Re: Q: select_fallback_rq() && cpuset_lock()

From: Oleg Nesterov
Date: Wed Mar 10 2010 - 12:32:02 EST


On 03/10, Peter Zijlstra wrote:
>
> On Tue, 2010-03-09 at 19:06 +0100, Oleg Nesterov wrote:
> > In particular, see http://marc.info/?l=linux-kernel&m=125261083613103
>
> /me puts it on the to-review stack.

Great, thanks. In fact, you already acked it before ;)
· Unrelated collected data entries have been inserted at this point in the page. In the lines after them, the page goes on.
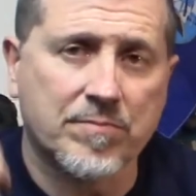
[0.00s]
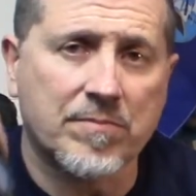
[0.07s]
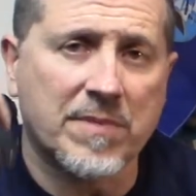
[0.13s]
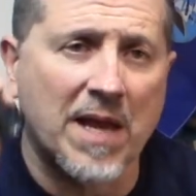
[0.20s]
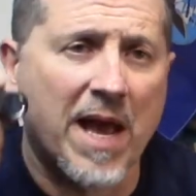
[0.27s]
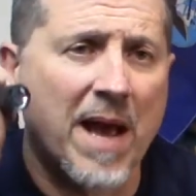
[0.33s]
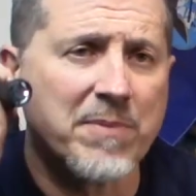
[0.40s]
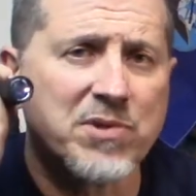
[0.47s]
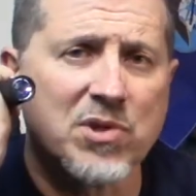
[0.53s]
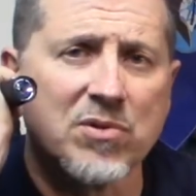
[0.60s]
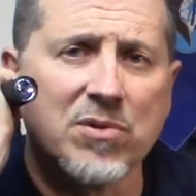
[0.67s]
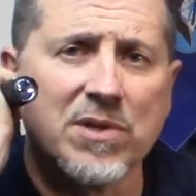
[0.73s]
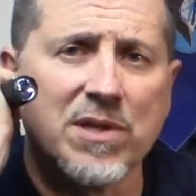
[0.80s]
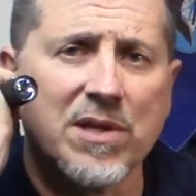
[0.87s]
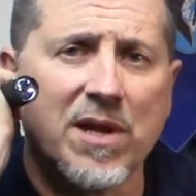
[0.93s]

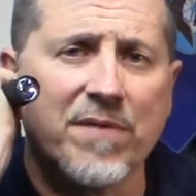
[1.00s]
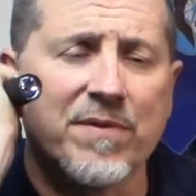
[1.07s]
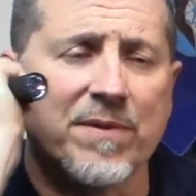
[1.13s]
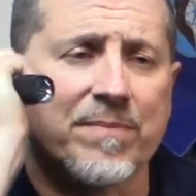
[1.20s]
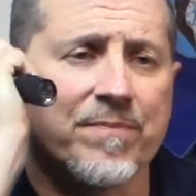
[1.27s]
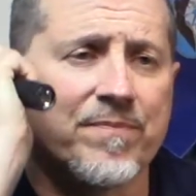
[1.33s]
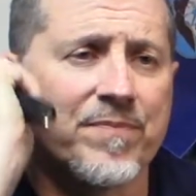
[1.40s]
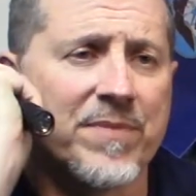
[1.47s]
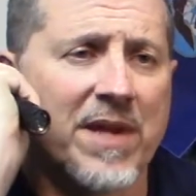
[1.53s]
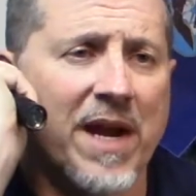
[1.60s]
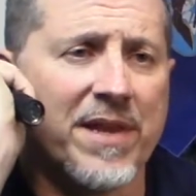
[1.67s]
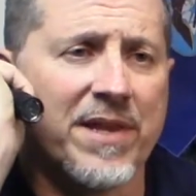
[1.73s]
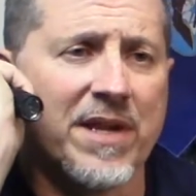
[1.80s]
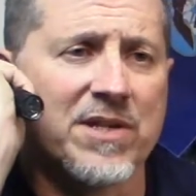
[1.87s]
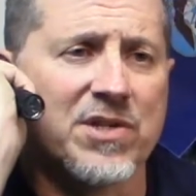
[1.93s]
Absolutely love it. I
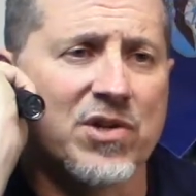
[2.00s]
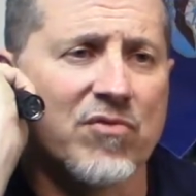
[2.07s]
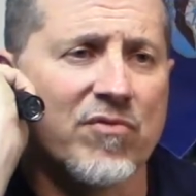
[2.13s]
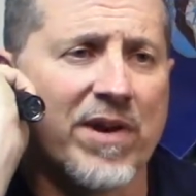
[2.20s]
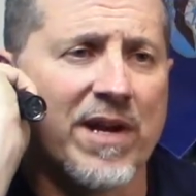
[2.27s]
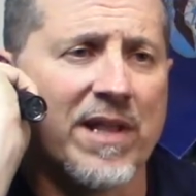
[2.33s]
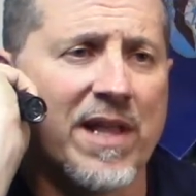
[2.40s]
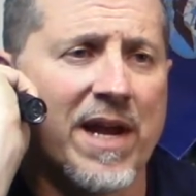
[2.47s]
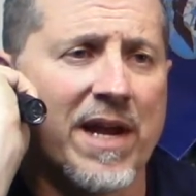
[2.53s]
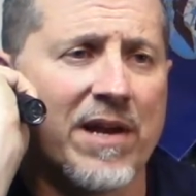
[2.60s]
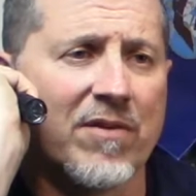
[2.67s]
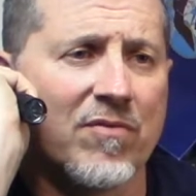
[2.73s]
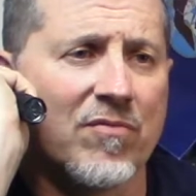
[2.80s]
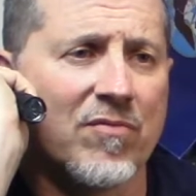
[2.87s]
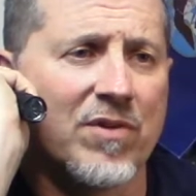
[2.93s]
think it's a great light.
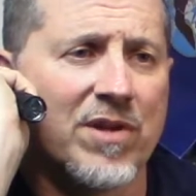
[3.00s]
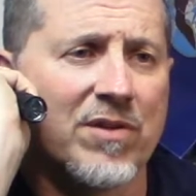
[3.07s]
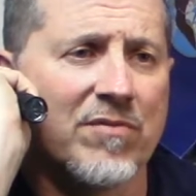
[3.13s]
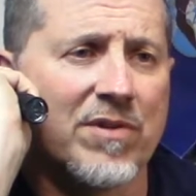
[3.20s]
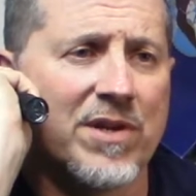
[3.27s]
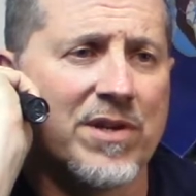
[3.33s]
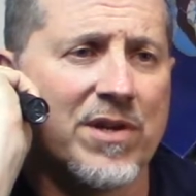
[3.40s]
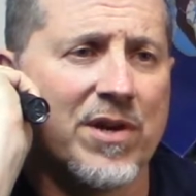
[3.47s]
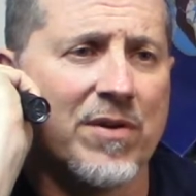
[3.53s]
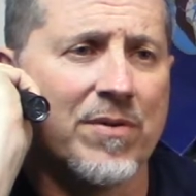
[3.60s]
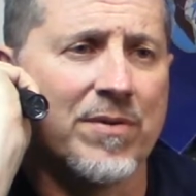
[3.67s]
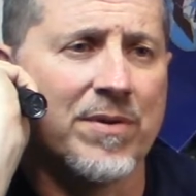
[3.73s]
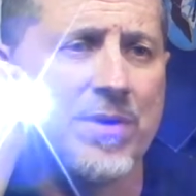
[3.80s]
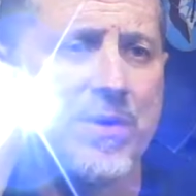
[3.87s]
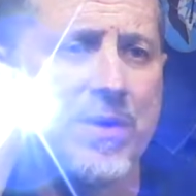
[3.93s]
Really, really do.
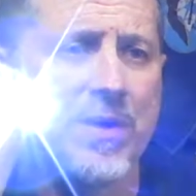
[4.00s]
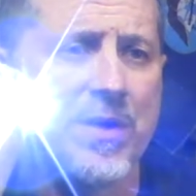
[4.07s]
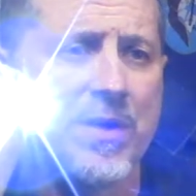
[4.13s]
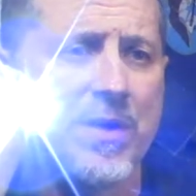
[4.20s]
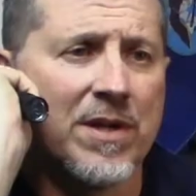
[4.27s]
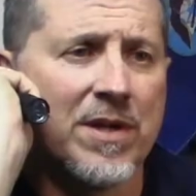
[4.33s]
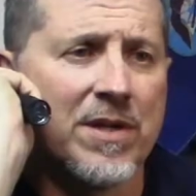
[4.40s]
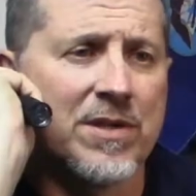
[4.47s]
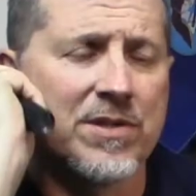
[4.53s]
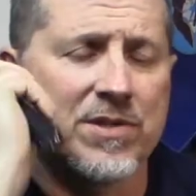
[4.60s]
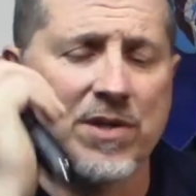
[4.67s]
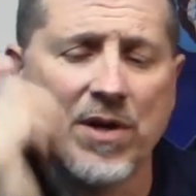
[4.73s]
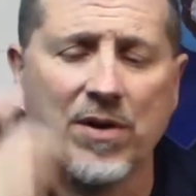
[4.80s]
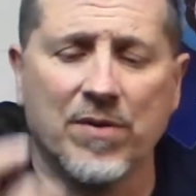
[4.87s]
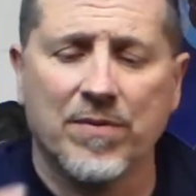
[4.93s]

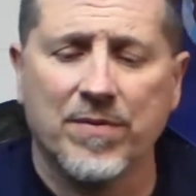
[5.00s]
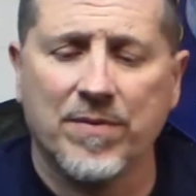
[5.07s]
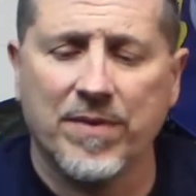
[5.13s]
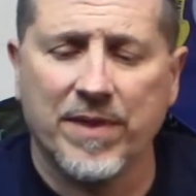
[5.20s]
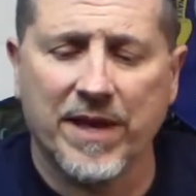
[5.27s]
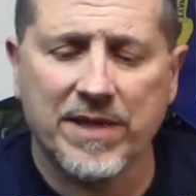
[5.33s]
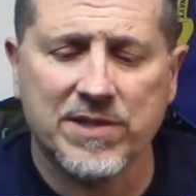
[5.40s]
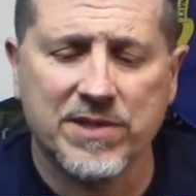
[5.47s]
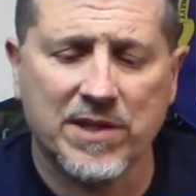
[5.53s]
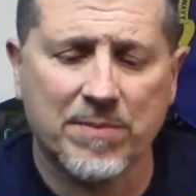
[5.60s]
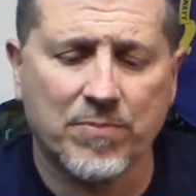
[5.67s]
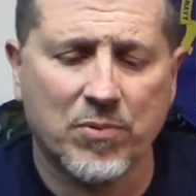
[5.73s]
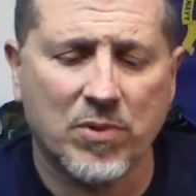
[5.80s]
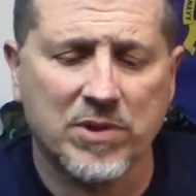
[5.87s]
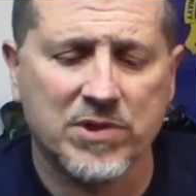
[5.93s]
So that's it,
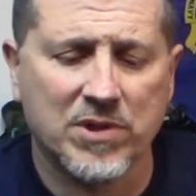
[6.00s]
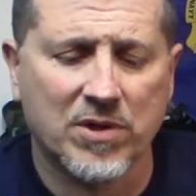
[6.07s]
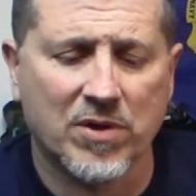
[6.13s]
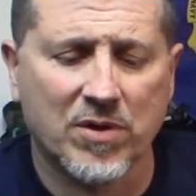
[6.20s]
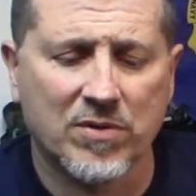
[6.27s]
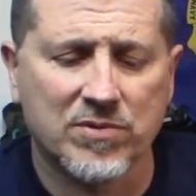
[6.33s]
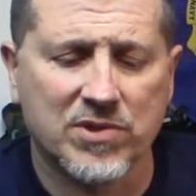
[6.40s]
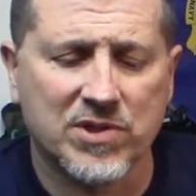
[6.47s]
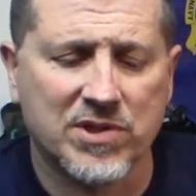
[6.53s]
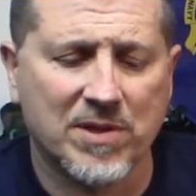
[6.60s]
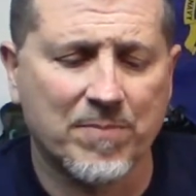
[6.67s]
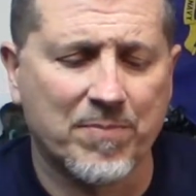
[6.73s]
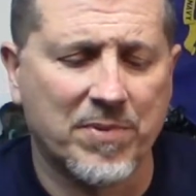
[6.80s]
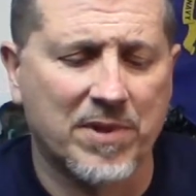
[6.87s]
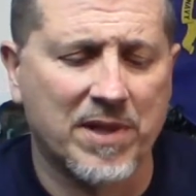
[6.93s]
boys and girls.
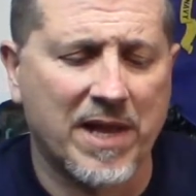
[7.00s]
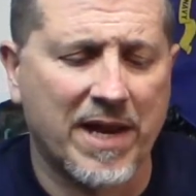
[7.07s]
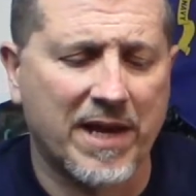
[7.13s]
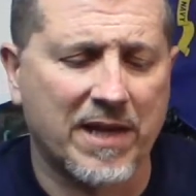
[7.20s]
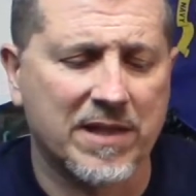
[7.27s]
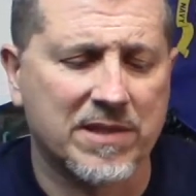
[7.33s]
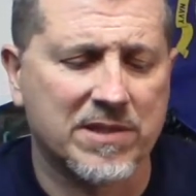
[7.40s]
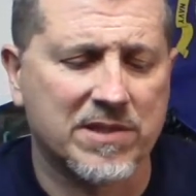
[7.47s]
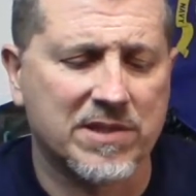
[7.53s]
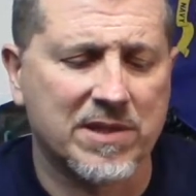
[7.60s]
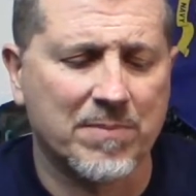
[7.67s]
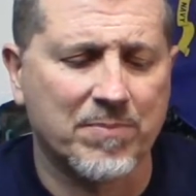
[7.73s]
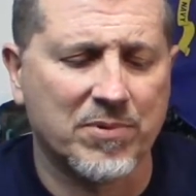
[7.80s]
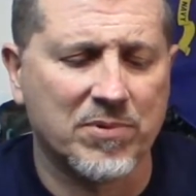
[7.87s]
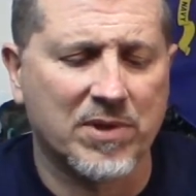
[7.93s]
Simple light,
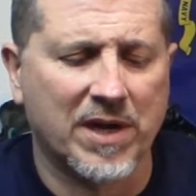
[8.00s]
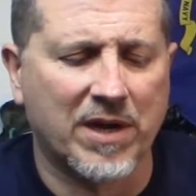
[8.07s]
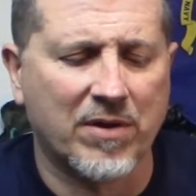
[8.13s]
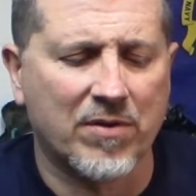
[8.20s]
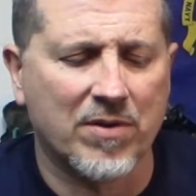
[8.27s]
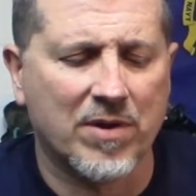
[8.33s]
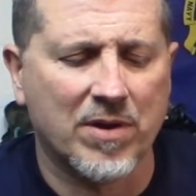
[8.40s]
simple gear.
> > But now I have another question. Since 5da9a0fb673a0ea0a093862f95f6b89b3390c31e
> > cpuset_cpus_allowed_locked() is called without callback_mutex held by
> > try_to_wake_up().
> >
> > And, without callback_mutex held, isn't it possible to race with, say,
> > update_cpumask() which changes cpuset->cpus_allowed? Yes, update_tasks_cpumask()
> > should fixup task->cpus_allowed later. But isn't it possible (at least
> > in theory) that try_to_wake_up() gets, say, all-zeroes in task->cpus_allowed
> > after select_fallback_rq()->cpuset_cpus_allowed_locked() if we race with
> > update_cpumask()->cpumask_copy() ?
>
> Hurmm,.. good point,.. yes I think that might be possible.
> p->cpus_allowed is synchronized properly, but cs->cpus_allowed is not,
> bugger.
>
> I guess the quick fix is to really bail and always use cpu_online_mask
> in select_fallback_rq().

Yes, but this breaks cpusets.

Peter, please see the attached mbox with the last discussion and patches.
Of course, the changes in sched.c need the trivial fixups. I'll resend
if you think these changes make sense.

Oleg.